How does drainage relate to the transition zone between free water level and oil-water contact?

The transition zone (or oil-water contact zone) is the region where oil saturation increases from zero at the free water level (FWL) upward toward the irreducible water saturation (Swi) at the base of the clean pay zone. In the transition zone, both oil and water are mobile — oil saturation is below Swi and capillary forces (height-dependent) partially support both fluids. The height of the transition zone above FWL depends on capillary pressure: Pc = Δρ × g × h, where Δρ is the oil-water density difference, g is gravity, and h is height above FWL. Tight rocks (high Pc) have thick transition zones (tens of metres); high-permeability rocks (low Pc) have thin transition zones (a few metres). Wells drilled in the transition zone produce both oil and water — the water is not injected water but connate water mobilised from pores above Swi. This capillary-controlled water production is often misinterpreted as premature water breakthrough.

What is critical gas saturation and why does it matter for reservoir simulation?
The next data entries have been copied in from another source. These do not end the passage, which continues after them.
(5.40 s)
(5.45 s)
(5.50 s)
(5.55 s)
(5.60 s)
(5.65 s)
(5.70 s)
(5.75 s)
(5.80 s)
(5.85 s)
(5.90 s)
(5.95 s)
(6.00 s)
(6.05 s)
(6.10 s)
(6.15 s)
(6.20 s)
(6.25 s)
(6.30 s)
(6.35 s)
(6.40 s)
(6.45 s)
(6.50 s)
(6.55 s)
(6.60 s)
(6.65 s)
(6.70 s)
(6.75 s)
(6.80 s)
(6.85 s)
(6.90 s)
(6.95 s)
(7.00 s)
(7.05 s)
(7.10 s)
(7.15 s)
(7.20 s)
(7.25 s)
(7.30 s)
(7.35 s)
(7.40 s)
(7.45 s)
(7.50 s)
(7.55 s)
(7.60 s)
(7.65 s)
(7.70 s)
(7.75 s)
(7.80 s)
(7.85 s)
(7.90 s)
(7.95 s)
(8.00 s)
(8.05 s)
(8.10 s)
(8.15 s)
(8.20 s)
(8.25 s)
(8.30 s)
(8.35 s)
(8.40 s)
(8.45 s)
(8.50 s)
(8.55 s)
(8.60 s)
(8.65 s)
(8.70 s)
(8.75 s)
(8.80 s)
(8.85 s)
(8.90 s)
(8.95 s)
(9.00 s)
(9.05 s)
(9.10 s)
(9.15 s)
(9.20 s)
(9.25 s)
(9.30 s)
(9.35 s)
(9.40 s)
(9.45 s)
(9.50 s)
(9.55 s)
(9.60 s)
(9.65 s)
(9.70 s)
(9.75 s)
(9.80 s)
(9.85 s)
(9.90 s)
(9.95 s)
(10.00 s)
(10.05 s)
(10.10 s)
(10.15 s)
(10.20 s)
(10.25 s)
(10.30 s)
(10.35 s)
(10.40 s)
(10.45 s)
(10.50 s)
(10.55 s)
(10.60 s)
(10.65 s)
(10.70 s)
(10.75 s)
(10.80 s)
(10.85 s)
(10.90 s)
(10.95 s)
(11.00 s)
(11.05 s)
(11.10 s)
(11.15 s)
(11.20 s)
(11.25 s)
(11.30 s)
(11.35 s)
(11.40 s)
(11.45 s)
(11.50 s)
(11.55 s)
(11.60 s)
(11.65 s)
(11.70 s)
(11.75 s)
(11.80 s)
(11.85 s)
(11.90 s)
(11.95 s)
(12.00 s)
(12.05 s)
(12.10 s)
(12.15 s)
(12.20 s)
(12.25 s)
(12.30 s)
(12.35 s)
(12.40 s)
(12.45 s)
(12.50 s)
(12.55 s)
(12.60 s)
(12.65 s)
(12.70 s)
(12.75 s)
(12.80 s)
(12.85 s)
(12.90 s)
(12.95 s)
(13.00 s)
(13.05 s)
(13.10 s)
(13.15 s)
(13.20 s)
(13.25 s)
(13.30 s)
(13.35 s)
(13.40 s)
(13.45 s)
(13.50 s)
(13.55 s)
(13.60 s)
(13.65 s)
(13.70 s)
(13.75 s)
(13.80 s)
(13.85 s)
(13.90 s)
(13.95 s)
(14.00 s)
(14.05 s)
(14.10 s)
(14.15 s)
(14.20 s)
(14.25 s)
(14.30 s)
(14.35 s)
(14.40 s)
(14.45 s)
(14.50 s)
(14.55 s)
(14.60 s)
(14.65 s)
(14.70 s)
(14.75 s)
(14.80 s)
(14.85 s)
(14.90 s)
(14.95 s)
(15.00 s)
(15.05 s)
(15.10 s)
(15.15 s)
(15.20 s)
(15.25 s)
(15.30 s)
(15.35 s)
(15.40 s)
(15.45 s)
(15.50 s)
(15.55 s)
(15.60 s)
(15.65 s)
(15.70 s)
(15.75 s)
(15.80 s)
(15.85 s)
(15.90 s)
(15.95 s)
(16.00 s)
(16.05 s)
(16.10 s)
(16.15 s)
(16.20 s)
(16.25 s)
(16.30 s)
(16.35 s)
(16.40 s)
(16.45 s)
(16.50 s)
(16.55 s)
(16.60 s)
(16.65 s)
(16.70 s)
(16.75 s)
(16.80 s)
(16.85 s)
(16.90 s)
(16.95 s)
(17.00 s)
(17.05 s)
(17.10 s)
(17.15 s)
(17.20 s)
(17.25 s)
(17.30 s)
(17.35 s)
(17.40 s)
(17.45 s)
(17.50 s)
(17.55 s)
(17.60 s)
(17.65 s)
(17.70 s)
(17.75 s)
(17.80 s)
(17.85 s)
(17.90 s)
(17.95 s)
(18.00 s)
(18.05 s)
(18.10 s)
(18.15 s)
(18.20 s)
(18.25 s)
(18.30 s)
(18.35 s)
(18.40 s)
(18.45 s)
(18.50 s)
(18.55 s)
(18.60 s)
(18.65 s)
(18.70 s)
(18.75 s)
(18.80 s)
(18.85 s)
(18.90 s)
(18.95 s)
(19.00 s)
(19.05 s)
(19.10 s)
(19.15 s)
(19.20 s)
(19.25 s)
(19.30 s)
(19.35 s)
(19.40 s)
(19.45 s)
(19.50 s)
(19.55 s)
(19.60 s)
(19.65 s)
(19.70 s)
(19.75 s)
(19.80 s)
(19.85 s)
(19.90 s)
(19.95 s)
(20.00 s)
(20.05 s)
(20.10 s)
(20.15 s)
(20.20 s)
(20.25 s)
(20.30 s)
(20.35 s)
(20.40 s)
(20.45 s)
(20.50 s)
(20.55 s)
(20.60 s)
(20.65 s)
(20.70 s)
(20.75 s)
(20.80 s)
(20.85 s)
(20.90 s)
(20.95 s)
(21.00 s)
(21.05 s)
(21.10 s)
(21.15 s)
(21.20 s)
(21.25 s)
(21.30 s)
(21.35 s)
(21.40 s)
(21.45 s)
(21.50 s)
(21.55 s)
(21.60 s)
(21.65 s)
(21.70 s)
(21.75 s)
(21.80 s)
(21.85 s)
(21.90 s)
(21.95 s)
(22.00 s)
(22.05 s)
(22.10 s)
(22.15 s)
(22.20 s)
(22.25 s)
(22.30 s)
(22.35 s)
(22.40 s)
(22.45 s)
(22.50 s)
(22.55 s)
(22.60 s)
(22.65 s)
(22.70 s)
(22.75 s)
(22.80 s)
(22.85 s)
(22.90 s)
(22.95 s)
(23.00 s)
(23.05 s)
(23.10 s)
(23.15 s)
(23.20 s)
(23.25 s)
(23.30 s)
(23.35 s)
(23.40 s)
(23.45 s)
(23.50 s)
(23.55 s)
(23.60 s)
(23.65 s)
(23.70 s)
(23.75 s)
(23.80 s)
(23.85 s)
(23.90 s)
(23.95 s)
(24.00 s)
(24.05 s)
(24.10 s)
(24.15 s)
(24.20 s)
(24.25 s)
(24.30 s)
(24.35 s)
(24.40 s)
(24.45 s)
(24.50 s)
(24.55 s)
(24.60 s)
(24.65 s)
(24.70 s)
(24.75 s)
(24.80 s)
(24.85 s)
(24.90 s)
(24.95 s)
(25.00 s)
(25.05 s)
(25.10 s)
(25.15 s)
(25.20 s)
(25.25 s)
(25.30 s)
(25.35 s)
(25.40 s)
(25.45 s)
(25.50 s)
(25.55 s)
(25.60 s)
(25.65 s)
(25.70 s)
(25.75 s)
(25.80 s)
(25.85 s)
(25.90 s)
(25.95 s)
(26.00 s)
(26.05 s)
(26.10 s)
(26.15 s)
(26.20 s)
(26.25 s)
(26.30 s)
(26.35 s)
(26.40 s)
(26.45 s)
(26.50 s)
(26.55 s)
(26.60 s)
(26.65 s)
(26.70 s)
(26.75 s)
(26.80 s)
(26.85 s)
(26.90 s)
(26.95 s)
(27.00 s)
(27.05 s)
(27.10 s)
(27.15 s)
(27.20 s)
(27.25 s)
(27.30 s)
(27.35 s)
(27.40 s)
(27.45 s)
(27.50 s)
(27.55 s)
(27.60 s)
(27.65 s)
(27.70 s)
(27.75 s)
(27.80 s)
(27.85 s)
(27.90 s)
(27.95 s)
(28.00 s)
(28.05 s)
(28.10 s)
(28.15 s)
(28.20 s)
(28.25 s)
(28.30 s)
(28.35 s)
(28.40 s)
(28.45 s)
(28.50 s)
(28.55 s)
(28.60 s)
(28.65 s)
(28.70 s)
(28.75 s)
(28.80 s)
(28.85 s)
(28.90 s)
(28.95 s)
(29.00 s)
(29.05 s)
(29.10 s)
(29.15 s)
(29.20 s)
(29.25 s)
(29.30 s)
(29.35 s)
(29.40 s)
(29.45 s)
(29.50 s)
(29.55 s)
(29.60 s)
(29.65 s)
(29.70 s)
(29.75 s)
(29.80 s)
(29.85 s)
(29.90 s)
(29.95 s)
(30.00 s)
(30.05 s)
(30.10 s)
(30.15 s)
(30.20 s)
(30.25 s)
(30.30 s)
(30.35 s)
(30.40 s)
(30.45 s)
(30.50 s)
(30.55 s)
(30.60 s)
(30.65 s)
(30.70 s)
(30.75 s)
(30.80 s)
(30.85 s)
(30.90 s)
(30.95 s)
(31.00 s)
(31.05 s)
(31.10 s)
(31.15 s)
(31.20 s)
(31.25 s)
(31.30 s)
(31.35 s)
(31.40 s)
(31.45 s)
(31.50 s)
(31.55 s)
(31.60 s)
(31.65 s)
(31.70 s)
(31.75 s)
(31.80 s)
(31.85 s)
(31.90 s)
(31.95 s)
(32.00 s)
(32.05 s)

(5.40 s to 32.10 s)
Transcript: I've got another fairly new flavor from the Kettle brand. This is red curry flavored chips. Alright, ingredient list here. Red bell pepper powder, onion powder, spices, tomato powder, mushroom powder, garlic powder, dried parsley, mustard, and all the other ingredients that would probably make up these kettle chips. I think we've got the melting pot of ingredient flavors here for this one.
Critical gas saturation (Sgc) is the minimum gas saturation at which gas becomes a mobile phase — below Sgc, gas exists as isolated, immobile bubbles dispersed in the oil phase. Sgc is typically 2–10% pore volume for solution gas drive reservoirs and is measured in PVT laboratories during constant composition expansion tests. In reservoir simulation, Sgc must be set correctly in the gas relative permeability table — if Sgc is set to zero, the simulator will mobilise gas immediately when it nucleates (overpredicting gas production rate and underpredicting oil recovery during the solution gas drive stage). If Sgc is too high, gas production onset will be delayed artificially. Incorrect Sgc is one of the more common but subtle reservoir simulation calibration errors — it shows up as mismatch between simulated and actual GOR evolution in the early blowdown period below bubble point.

Why Drainage Matters in Oil and Gas

Drainage is as fundamental to reservoir engineering as imbibition — the two processes together define the full range of fluid displacement that occurs throughout a reservoir's producing life. From the geological charging of a trap (primary drainage establishing initial oil saturation) to blowdown production below bubble point (solution gas drive as drainage), to gas injection EOR cycles that alternate drainage and imbibition, every stage of reservoir production involves drainage at some scale. Correct drainage relative permeability and capillary pressure measurements — on native or restored-state core, at reservoir conditions — are essential inputs to any reservoir simulation that attempts to predict recovery from gas injection, blowdown, or WAG processes. Overlooking drainage curves in favour of imbibition-only simulation models is a systematic error that can significantly misrepresent recovery potential in gas-cap drive and gas injection development scenarios.